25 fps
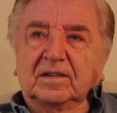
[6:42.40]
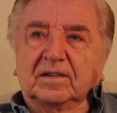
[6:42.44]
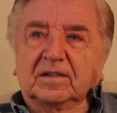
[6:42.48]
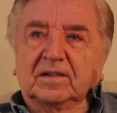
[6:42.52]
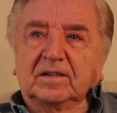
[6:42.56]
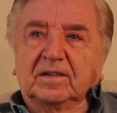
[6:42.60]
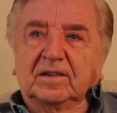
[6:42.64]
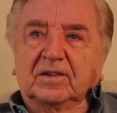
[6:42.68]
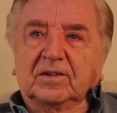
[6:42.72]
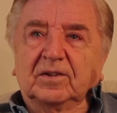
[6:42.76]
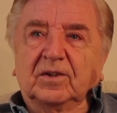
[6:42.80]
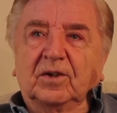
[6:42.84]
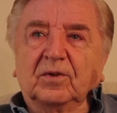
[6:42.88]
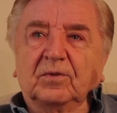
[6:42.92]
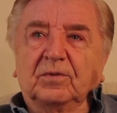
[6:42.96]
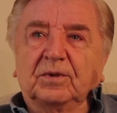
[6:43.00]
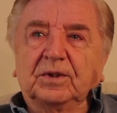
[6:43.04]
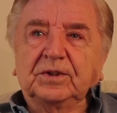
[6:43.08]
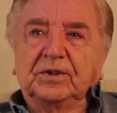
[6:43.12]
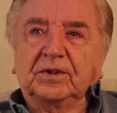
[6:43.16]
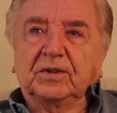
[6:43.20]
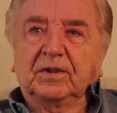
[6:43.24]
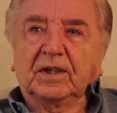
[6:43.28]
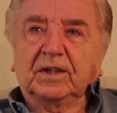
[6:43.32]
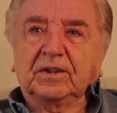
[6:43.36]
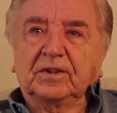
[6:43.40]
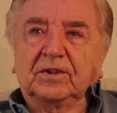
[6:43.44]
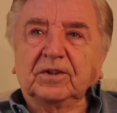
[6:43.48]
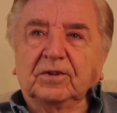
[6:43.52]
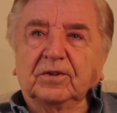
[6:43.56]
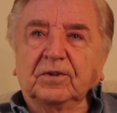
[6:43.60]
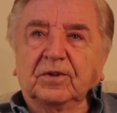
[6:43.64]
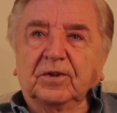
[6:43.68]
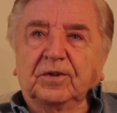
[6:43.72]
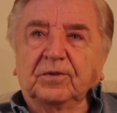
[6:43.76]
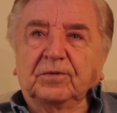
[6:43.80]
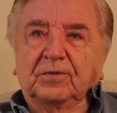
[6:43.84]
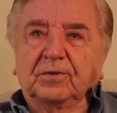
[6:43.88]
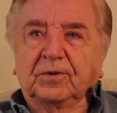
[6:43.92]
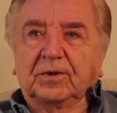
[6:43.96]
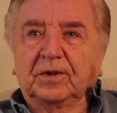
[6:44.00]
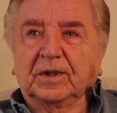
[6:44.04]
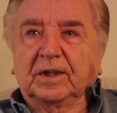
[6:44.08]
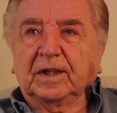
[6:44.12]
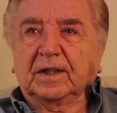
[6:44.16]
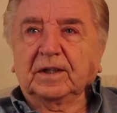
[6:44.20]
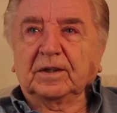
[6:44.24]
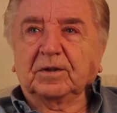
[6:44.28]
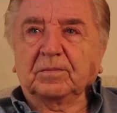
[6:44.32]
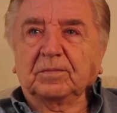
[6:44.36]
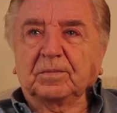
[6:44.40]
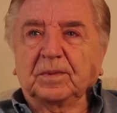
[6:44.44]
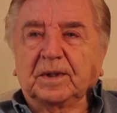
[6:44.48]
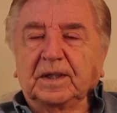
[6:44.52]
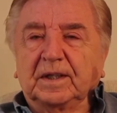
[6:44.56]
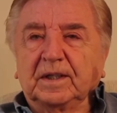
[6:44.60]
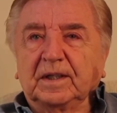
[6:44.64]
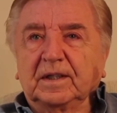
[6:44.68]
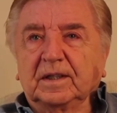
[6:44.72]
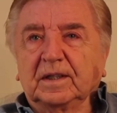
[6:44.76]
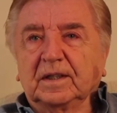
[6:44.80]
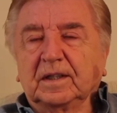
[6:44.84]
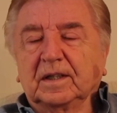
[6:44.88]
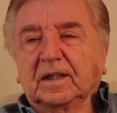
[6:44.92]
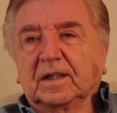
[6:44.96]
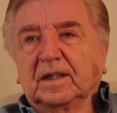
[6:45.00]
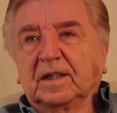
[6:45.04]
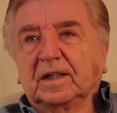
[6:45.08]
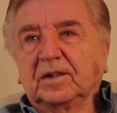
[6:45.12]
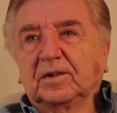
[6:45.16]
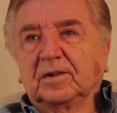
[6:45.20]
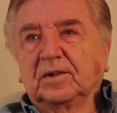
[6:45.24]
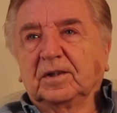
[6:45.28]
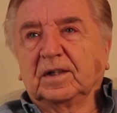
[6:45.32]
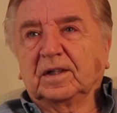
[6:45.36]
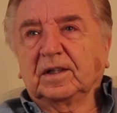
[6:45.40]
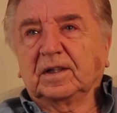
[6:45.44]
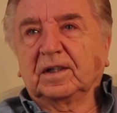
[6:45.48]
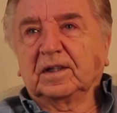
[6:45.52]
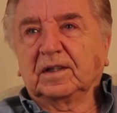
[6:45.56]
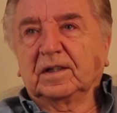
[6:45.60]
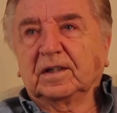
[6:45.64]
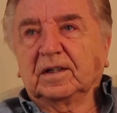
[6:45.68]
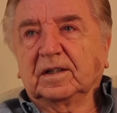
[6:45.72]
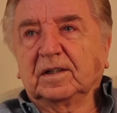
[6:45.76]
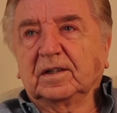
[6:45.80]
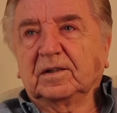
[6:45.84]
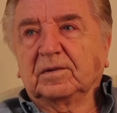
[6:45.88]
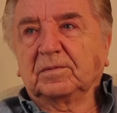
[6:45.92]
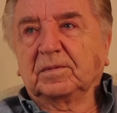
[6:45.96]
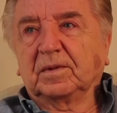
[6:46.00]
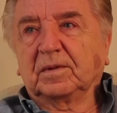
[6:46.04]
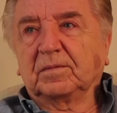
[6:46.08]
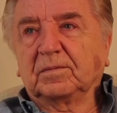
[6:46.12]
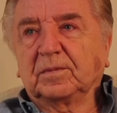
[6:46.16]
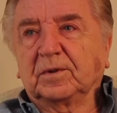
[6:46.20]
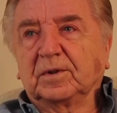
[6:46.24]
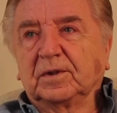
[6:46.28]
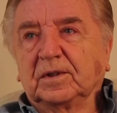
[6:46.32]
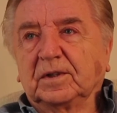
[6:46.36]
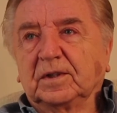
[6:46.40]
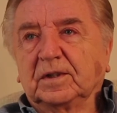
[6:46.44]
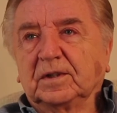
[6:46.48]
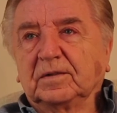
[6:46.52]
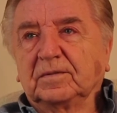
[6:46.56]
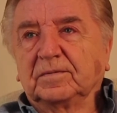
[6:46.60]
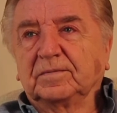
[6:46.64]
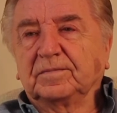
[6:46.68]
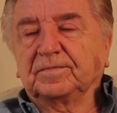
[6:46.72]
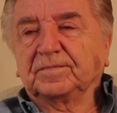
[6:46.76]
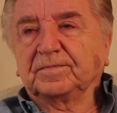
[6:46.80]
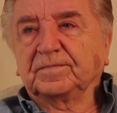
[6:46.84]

you know what you had to go through to get a bite. I remember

━━━━━━━━━━━━━━━━

[Task to complete] Each entry above should be copied exactly. The pictures should not.

[Solved exercise]
25 fps
[6:42.40]
[6:42.44]
[6:42.48]
[6:42.52]
[6:42.56]
[6:42.60]
[6:42.64]
[6:42.68]
[6:42.72]
[6:42.76]
[6:42.80]
[6:42.84]
[6:42.88]
[6:42.92]
[6:42.96]
[6:43.00]
[6:43.04]
[6:43.08]
[6:43.12]
[6:43.16]
[6:43.20]
[6:43.24]
[6:43.28]
[6:43.32]
[6:43.36]
[6:43.40]
[6:43.44]
[6:43.48]
[6:43.52]
[6:43.56]
[6:43.60]
[6:43.64]
[6:43.68]
[6:43.72]
[6:43.76]
[6:43.80]
[6:43.84]
[6:43.88]
[6:43.92]
[6:43.96]
[6:44.00]
[6:44.04]
[6:44.08]
[6:44.12]
[6:44.16]
[6:44.20]
[6:44.24]
[6:44.28]
[6:44.32]
[6:44.36]
[6:44.40]
[6:44.44]
[6:44.48]
[6:44.52]
[6:44.56]
[6:44.60]
[6:44.64]
[6:44.68]
[6:44.72]
[6:44.76]
[6:44.80]
[6:44.84]
[6:44.88]
[6:44.92]
[6:44.96]
[6:45.00]
[6:45.04]
[6:45.08]
[6:45.12]
[6:45.16]
[6:45.20]
[6:45.24]
[6:45.28]
[6:45.32]
[6:45.36]
[6:45.40]
[6:45.44]
[6:45.48]
[6:45.52]
[6:45.56]
[6:45.60]
[6:45.64]
[6:45.68]
[6:45.72]
[6:45.76]
[6:45.80]
[6:45.84]
[6:45.88]
[6:45.92]
[6:45.96]
[6:46.00]
[6:46.04]
[6:46.08]
[6:46.12]
[6:46.16]
[6:46.20]
[6:46.24]
[6:46.28]
[6:46.32]
[6:46.36]
[6:46.40]
[6:46.44]
[6:46.48]
[6:46.52]
[6:46.56]
[6:46.60]
[6:46.64]
[6:46.68]
[6:46.72]
[6:46.76]
[6:46.80]
[6:46.84]

you know what you had to go through to get a bite. I remember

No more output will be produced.